Gordon maintains that Padua was held together by its leading writers: Murray Mednick, John Steppling, Maria Irene Fornes, John O’Keefe, Kelly Stuart, Julie Hebert, Roxanne Rogers and Susan Mosakowski.


“They carried enough weight to effectively annul the petty wranglings that come up — casting, who gets priority, who gets the most attention, et cetera. I think there were the normal conflicts, but they managed to get subsumed in the effort — you can’t imagine the hard work involved, being out in the sun for many hours at a time. So you’re either going to fight or flee. So few people left, I can only think there was this larger sense of purpose.”
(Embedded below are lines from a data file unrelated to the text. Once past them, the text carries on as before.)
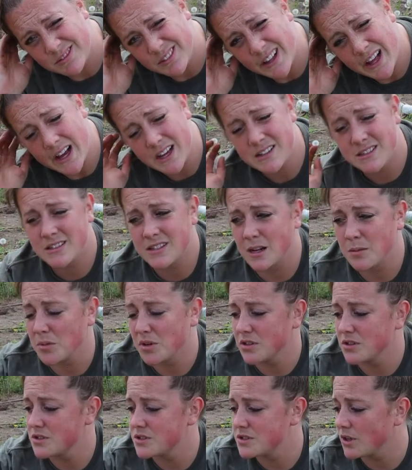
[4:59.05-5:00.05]
last
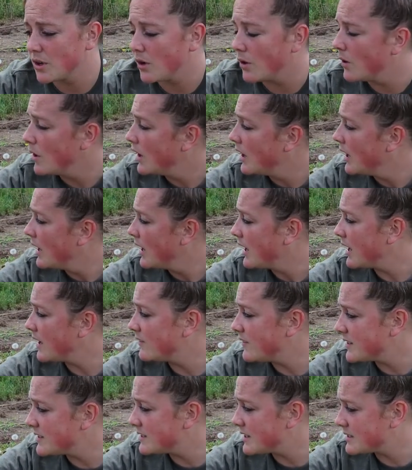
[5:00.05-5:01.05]
summer, so
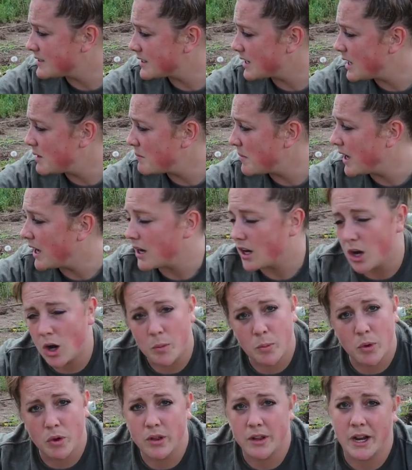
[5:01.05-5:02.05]
if it doesn't come back, I'll
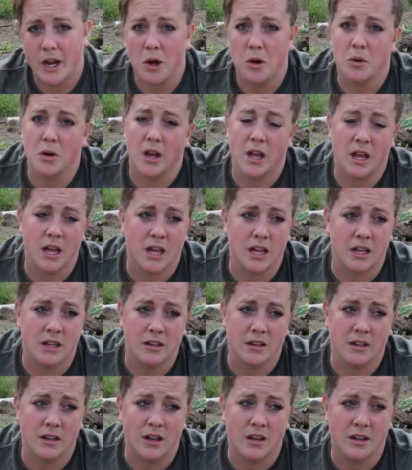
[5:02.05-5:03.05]
pull it out
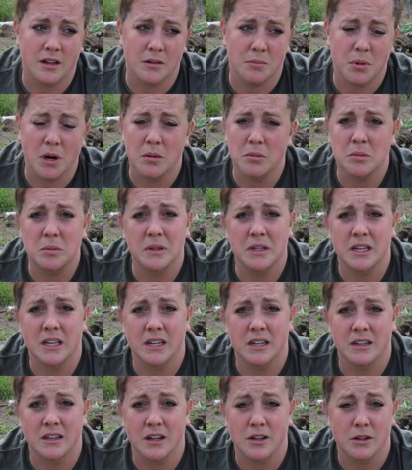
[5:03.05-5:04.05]
and probably get
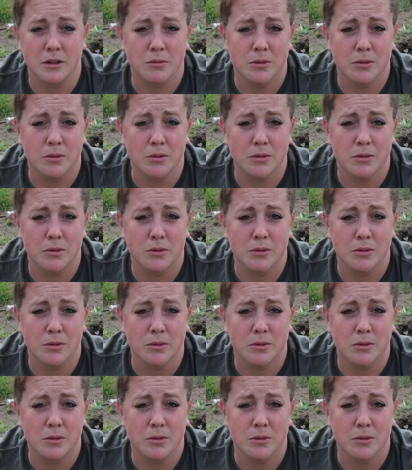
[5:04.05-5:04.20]
another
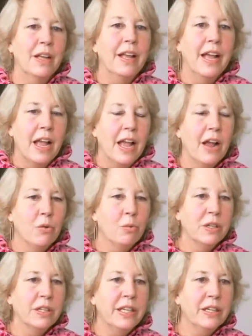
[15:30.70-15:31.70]
Everyone
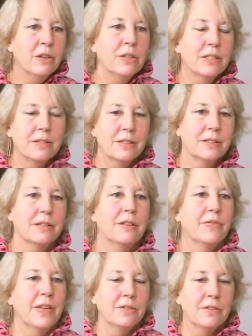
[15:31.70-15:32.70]
here
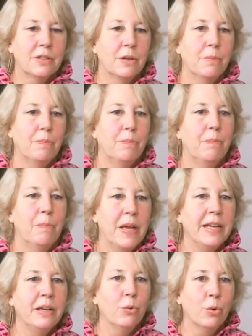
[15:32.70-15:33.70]
that's the main
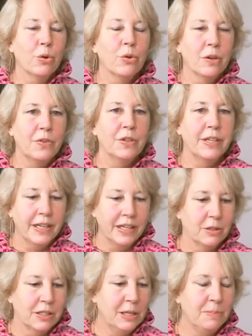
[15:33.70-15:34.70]
order of the day, to
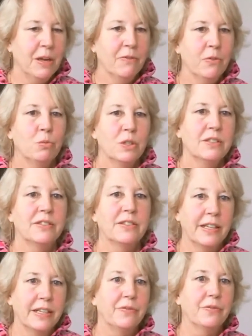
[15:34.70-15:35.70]
keep everyone
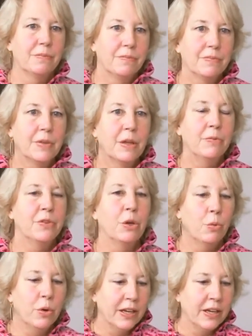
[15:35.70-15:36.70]
safe. And so
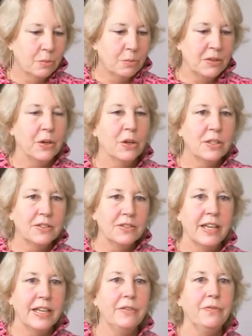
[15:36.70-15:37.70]
we have to be very
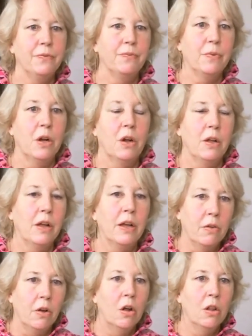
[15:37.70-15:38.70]
safe.
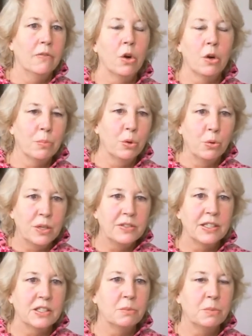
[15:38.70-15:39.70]
All of our employees
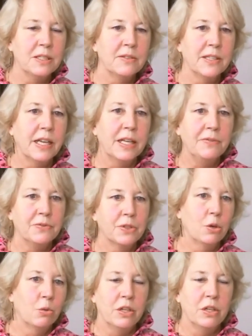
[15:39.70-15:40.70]
have to be safe
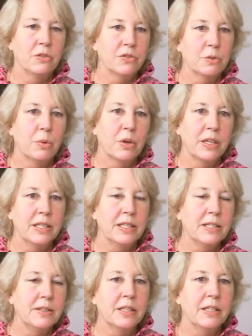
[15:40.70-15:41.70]
so we don't spread
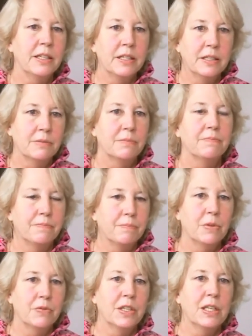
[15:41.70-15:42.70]
anything, and
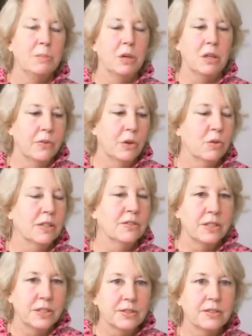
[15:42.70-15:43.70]
to keep all of our
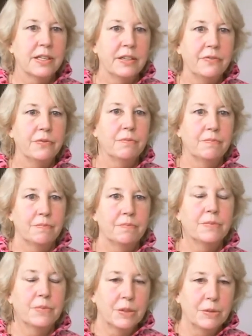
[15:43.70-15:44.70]
residents safe.
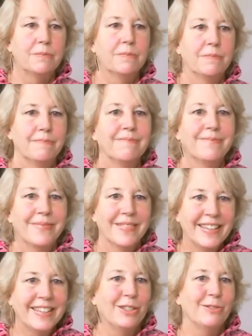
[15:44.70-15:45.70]
So,
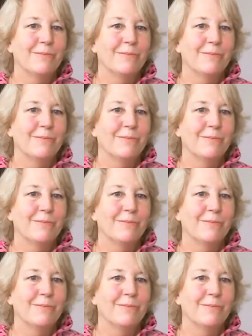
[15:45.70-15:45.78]
thank you.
Gordon says that in most theater in L.A., the focus is on turning the play into a consumable product, whereas at Padua the point was to find the object of a theatrical investigation — a very different concern. “There was a premise that the writer was looking for something, and we were there to help him or her look. The childishness of actors who would say ‘I can’t do this, or that’ always irritated me.”


Still, that not all the motives were so pure becomes evident when Gordon speaks about playwright Steppling — one of the festival’s, and the city’s, most charismatic and influential voices through the 1980s and early ’90s. (When the Mark Taper Forum staged his Dream Coast in one of its New Works festivals, a hostile audience member asked dramaturge Roberta Levitow why the play was being staged; Levitow replied that the Taper was strategically trying to promote Steppling as a national playwright.) While playing a mother at Padua, Gordon tried to warn the actress portraying her daughter about Steppling’s reputed womanizing.


“The next day, he came storming over to me (until then we’d been in love with each other) and said, ‘Don’t you ever talk to anyone about me!’ He apologized the next day. Later that summer, he took the smitten young actress to Thailand, but she came back after a couple of weeks.”


Gordon believes that Steppling has often been his own worst enemy. “I’m not sure I’m alone in that observation,” she says. “Steppling should have been heir to a major place in theatrical life. But he’s got this lifestyle, these obsessions that either distract him or prevent him from tapping into larger considerations. Naturally, we look at why people rise or fall, and here I think there’s something to do with his refusal to look at something about himself, some place where he’s stuck, and I don’t know what it is . . . I do know that he was [personally] spellbinding.


“Theater is its own master or mistress,” Gordon says, reflecting on why she still does it. “You get out of it what you put into it — the eternal verities, the attachments without which I would be truly disturbed and disordered. I learn through the theater what is important to me, and what is important at large.”


And was Padua a kind of West Coast Algonquin Circle?


“Sort of, but bigger,” Gordon explains. “And not half as adult.”